**INSTRUCTIONS TO FOLLOW**:
What should be copied is the stretch of entries below from the line with "[4.50-5.40s]" up to and including the line with "[0:00.00-0:01.00]", exactly and without images.

**DATA FOR THIS TASK**:

┄┄┄┄┄┄

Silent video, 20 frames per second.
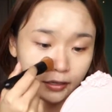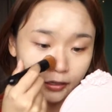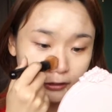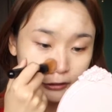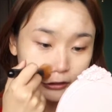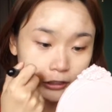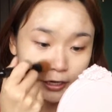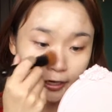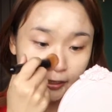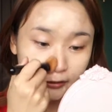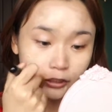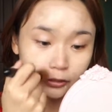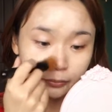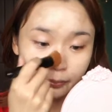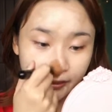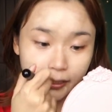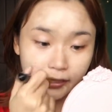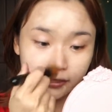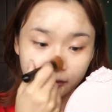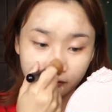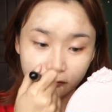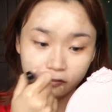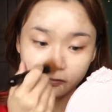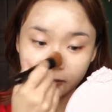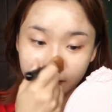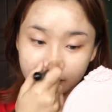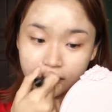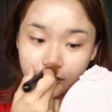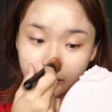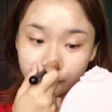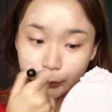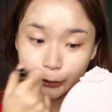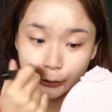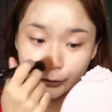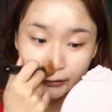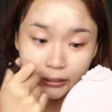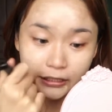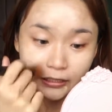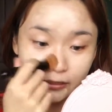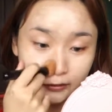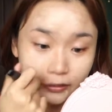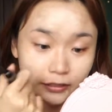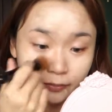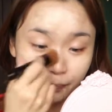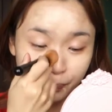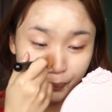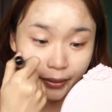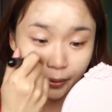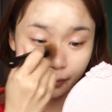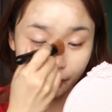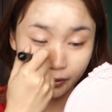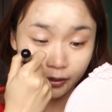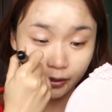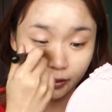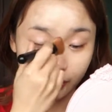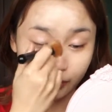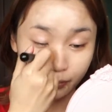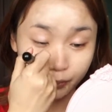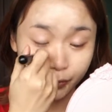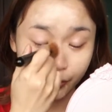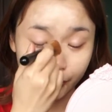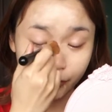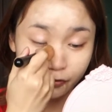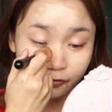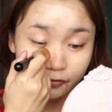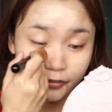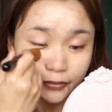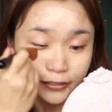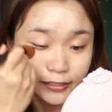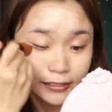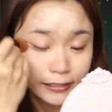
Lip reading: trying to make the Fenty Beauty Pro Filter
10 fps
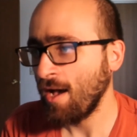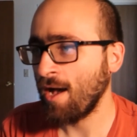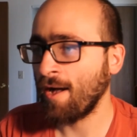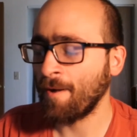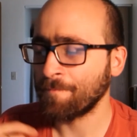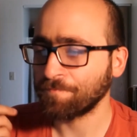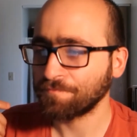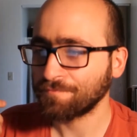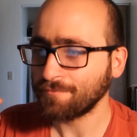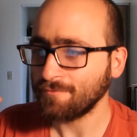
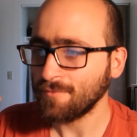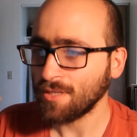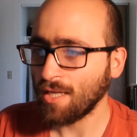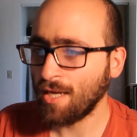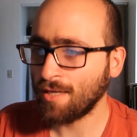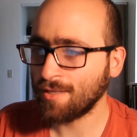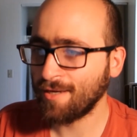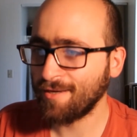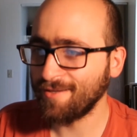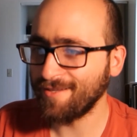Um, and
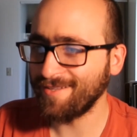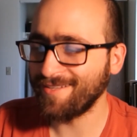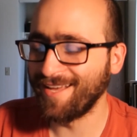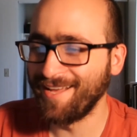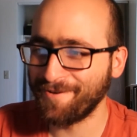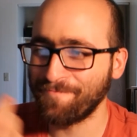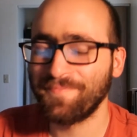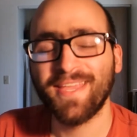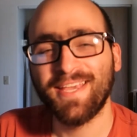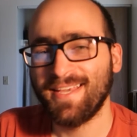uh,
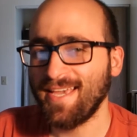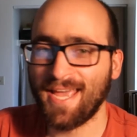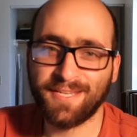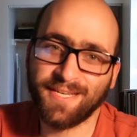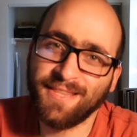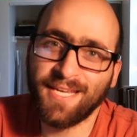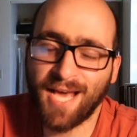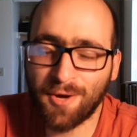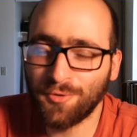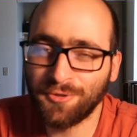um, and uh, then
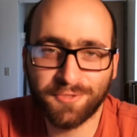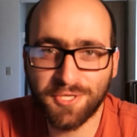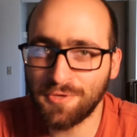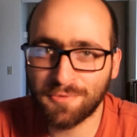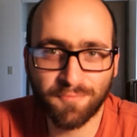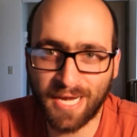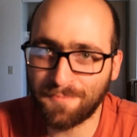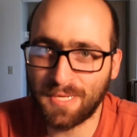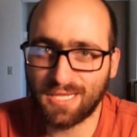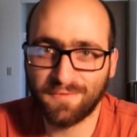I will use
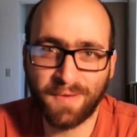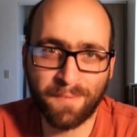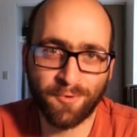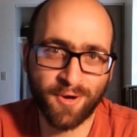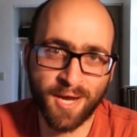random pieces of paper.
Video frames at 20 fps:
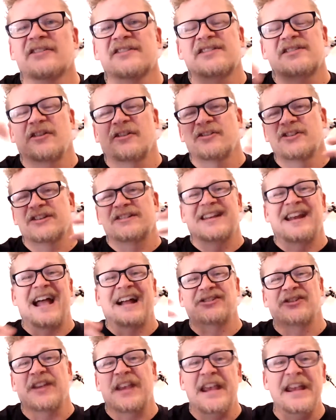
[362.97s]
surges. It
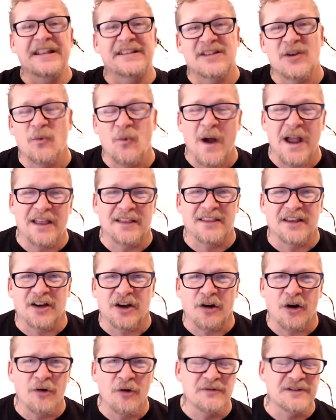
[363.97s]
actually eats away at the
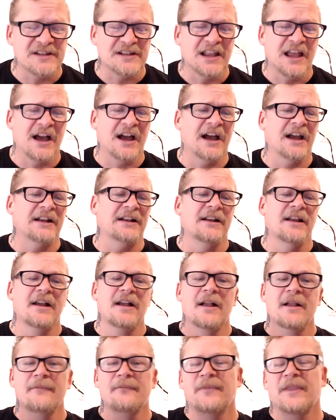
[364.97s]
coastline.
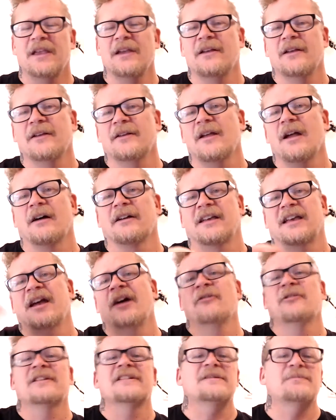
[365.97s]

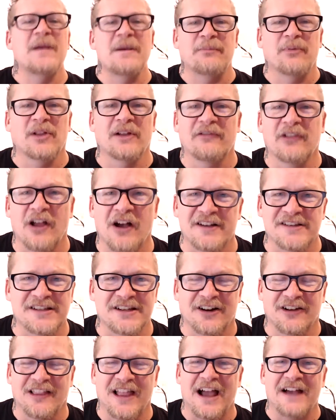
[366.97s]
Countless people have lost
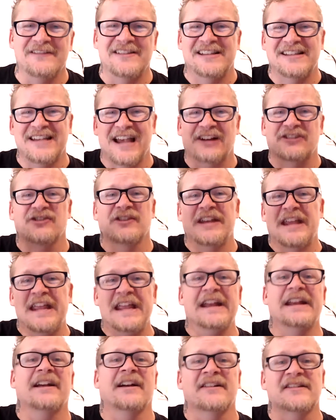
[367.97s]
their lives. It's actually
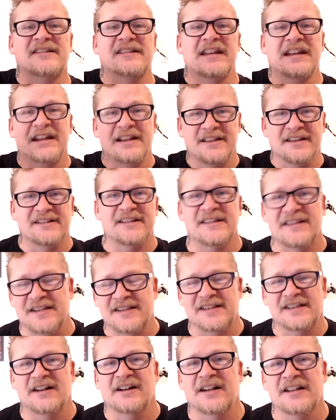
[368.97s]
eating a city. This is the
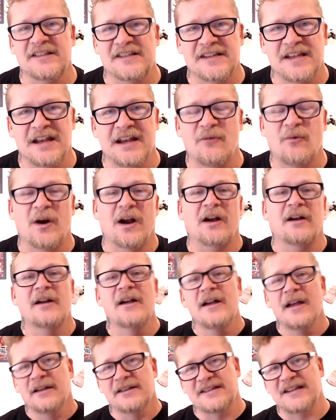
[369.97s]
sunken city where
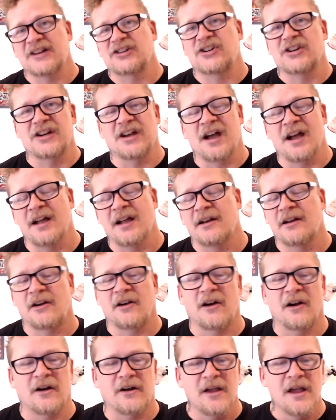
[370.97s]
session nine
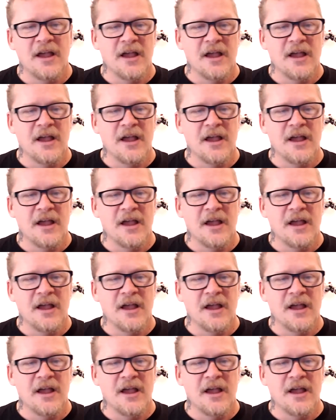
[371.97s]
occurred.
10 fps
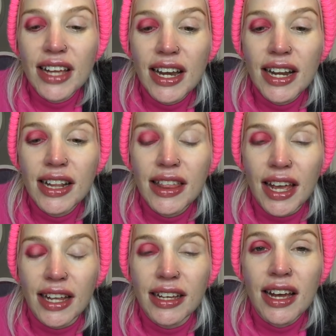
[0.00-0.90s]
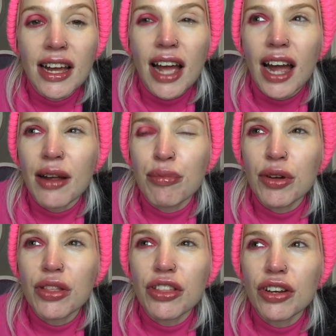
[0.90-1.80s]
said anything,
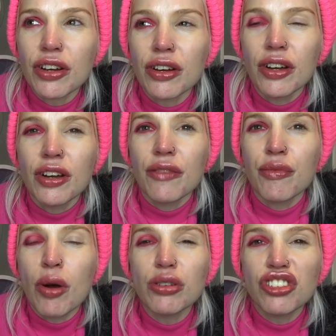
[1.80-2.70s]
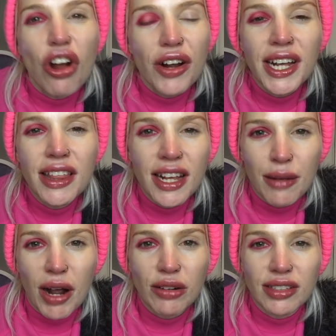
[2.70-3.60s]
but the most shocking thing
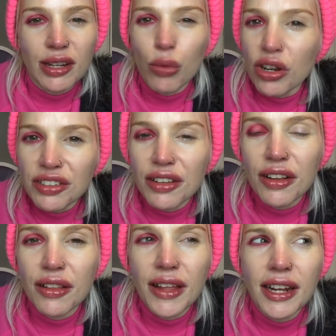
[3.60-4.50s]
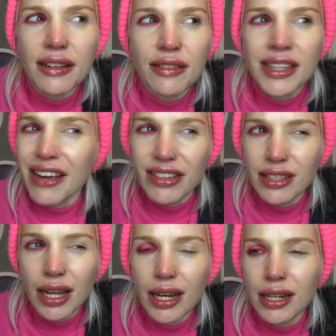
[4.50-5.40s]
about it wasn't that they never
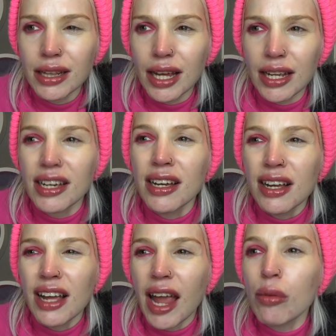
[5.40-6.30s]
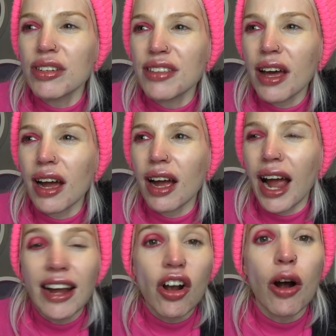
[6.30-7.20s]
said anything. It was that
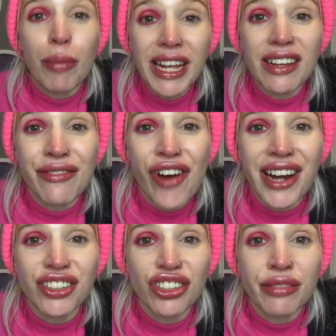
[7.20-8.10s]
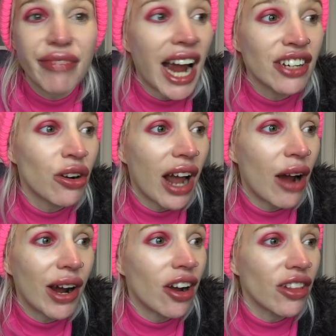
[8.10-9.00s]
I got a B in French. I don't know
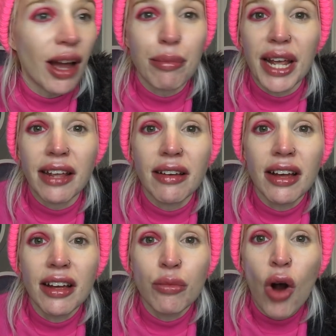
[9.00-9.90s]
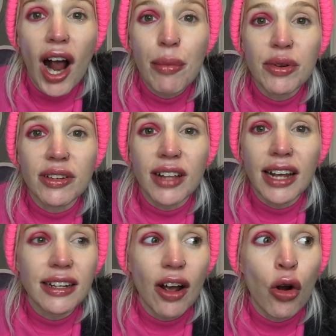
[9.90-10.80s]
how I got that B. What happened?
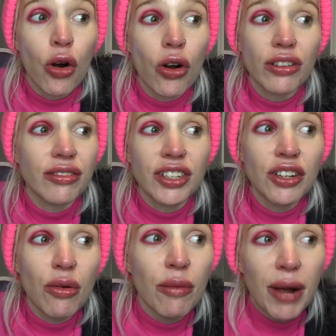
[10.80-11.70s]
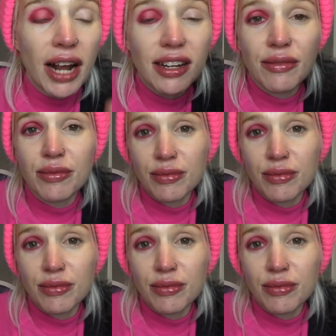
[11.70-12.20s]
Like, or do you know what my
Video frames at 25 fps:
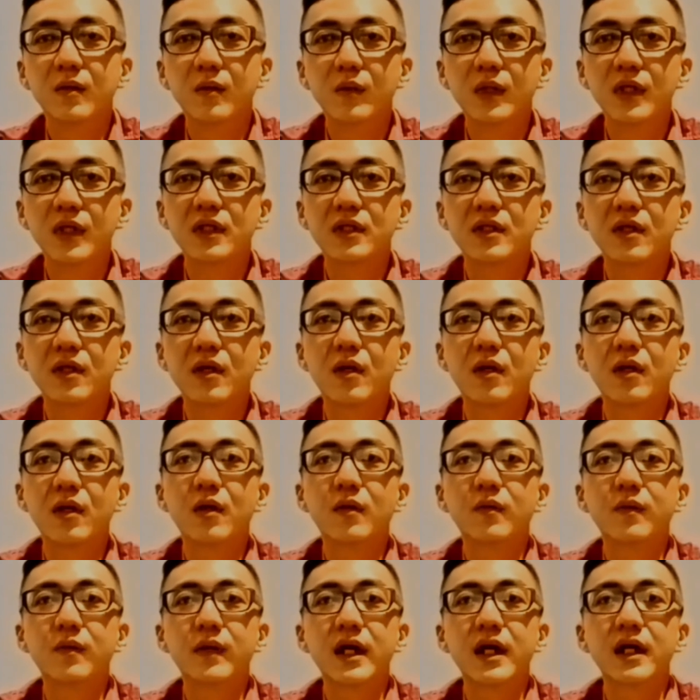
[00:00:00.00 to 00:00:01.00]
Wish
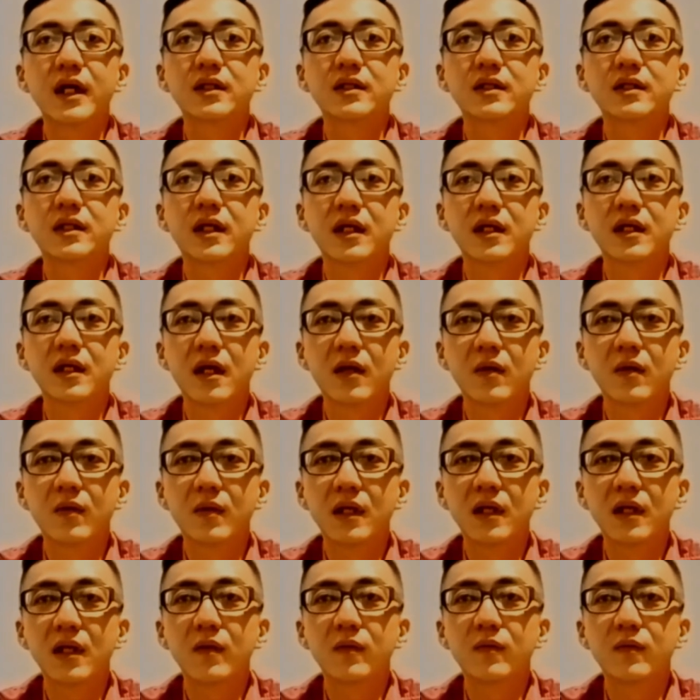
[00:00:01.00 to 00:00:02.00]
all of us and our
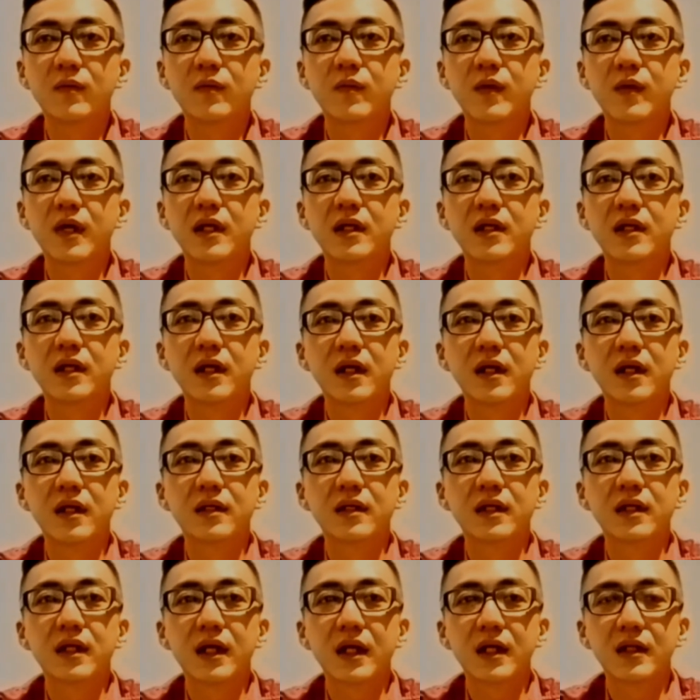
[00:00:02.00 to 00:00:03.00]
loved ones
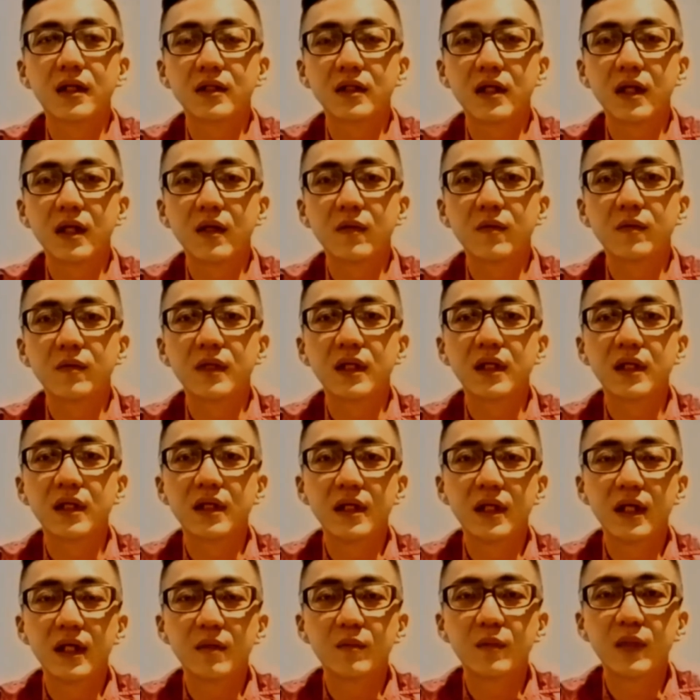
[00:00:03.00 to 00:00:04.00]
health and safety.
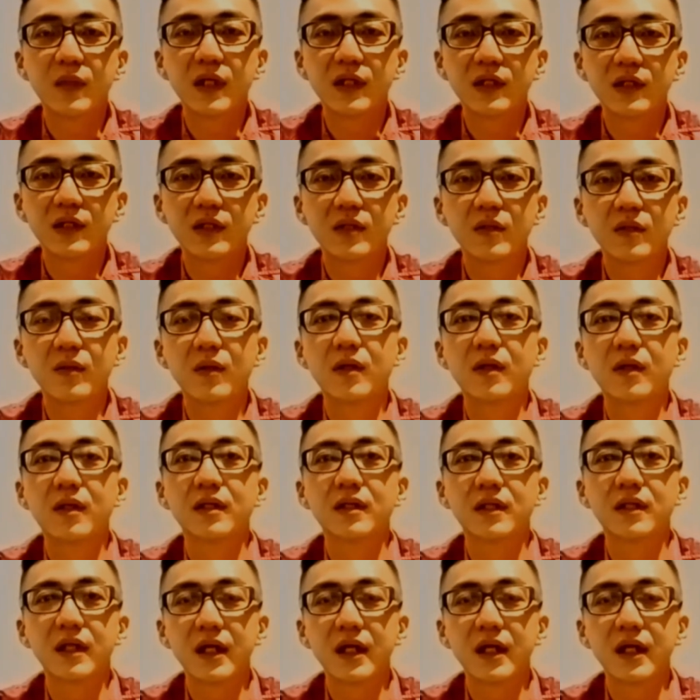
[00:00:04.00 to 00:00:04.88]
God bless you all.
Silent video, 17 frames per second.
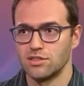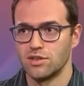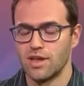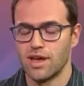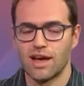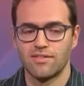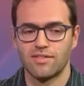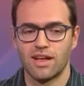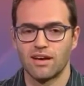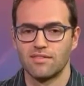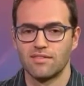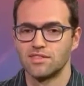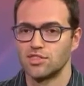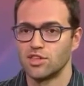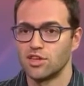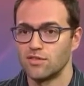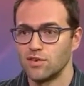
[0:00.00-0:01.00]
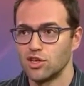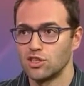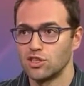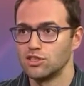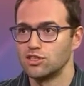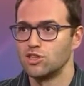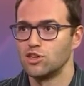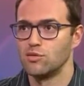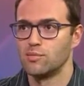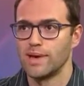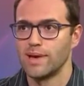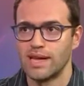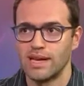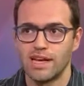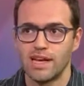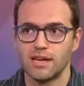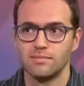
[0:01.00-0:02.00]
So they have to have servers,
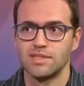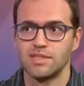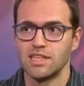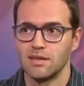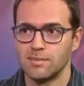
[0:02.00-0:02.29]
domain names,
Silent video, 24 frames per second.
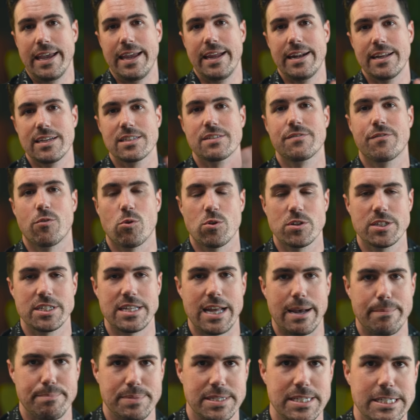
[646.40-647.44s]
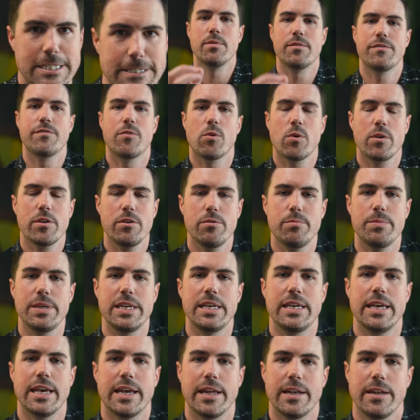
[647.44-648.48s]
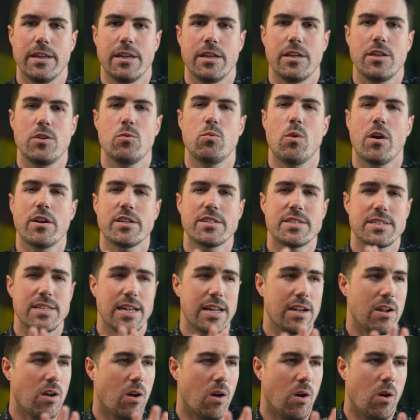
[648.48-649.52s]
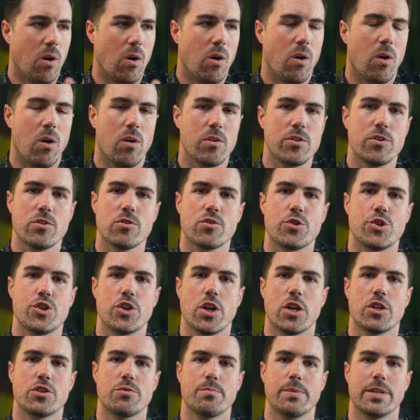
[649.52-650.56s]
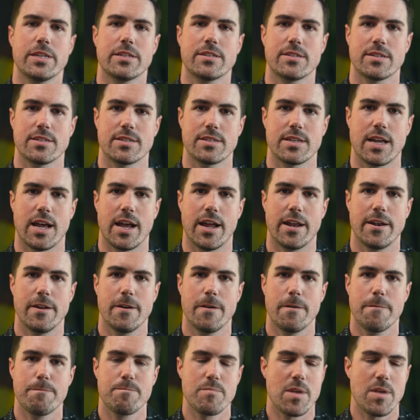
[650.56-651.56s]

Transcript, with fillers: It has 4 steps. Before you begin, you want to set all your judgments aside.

┄┄┄┄┄┄

**SOLUTION TO THIS TASK**:
[4.50-5.40s]
about it wasn't that they never
[5.40-6.30s]
[6.30-7.20s]
said anything. It was that
[7.20-8.10s]
[8.10-9.00s]
I got a B in French. I don't know
[9.00-9.90s]
[9.90-10.80s]
how I got that B. What happened?
[10.80-11.70s]
[11.70-12.20s]
Like, or do you know what my
Video frames at 25 fps:
[00:00:00.00 to 00:00:01.00]
Wish
[00:00:01.00 to 00:00:02.00]
all of us and our
[00:00:02.00 to 00:00:03.00]
loved ones
[00:00:03.00 to 00:00:04.00]
health and safety.
[00:00:04.00 to 00:00:04.88]
God bless you all.
Silent video, 17 frames per second.
[0:00.00-0:01.00]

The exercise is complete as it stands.